As the U.S. bull market rally extends, ETF investors should re-evaluate their equity exposure and think about re-allocating their portfolio toward a more balanced approach.
“One of the things that is hard to ignore is the impact on overall market performance of technology,” President, VictoryShares and Solutions at VictoryCapital, told ETF Trends in a call.
The ongoing U.S. market rally is being supported by growth stocks, notably high-growth technology names that are making up an increasingly large portion of the market capitalization and investment portfolios. For example, if an investor were to be invested in the S&P 500, he or she would now have close to 25% in technology companies, including the likes of Apple (NasdaqGS: AAPL), and Microsoft (NasdaqGS: MSFT), among others.
“Every time you turn on the news you hear about this Amazon effect for example” Dhillon said. “When you think about it from a security level perspective, it’s making it that much more difficult for strategic beta products and especially fundamentally driven qualitative products to perform in the short run as the market tries to determine the true impact to competing companies.”
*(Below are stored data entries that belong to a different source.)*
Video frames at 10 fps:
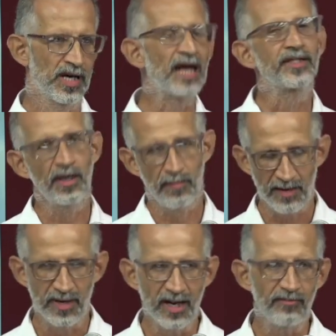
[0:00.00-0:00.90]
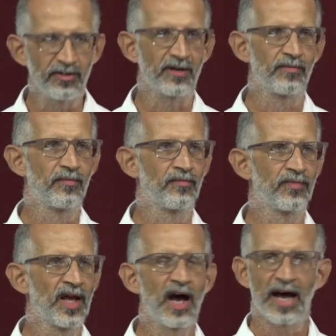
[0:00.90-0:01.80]
I see a bad behavior.
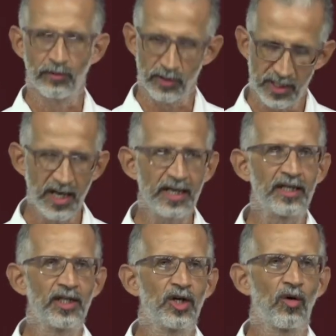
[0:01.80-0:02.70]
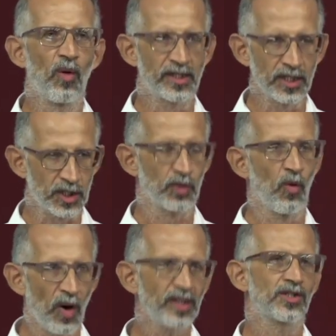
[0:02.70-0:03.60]
I don't say, what
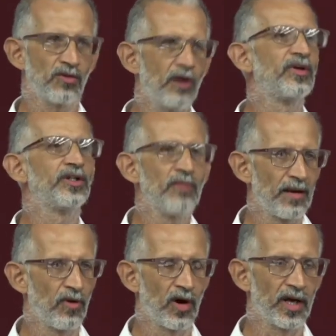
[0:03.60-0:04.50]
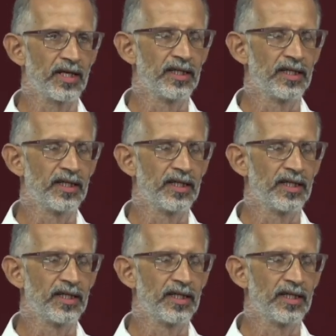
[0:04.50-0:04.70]
is wrong with you, my boy?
The outperformance in growth names has made smart beta and fundamental strategies look less attractive since many alternative index-based strategies that lean toward quality can also tend to have an overweight value tilt. While value may be less favored in the current market environment, growth names can’t continue to maintain its momentum forever and investors should think about re-allocating toward a more balanced portfolio.
“It keeps becoming more and more important that advisors step back from their clients’ portfolios for a second and say, ‘Okay, I know I may have some things that are doing well and some that are not, let’s understand and explain why, because we might be taking some unintended bets across sectors, factors or securities and not even realize it. So, the closer we get toward the end of a rally the better a time to analyze if they are as diversified as they think they are,’” Dhillon said. “Nothing seems broken when the markets are going up like it has been, but I tell you there are some pockets of concentration in client portfolios that they do not realize that may hurt portfolios on the way down as much as they have helped on the way up.”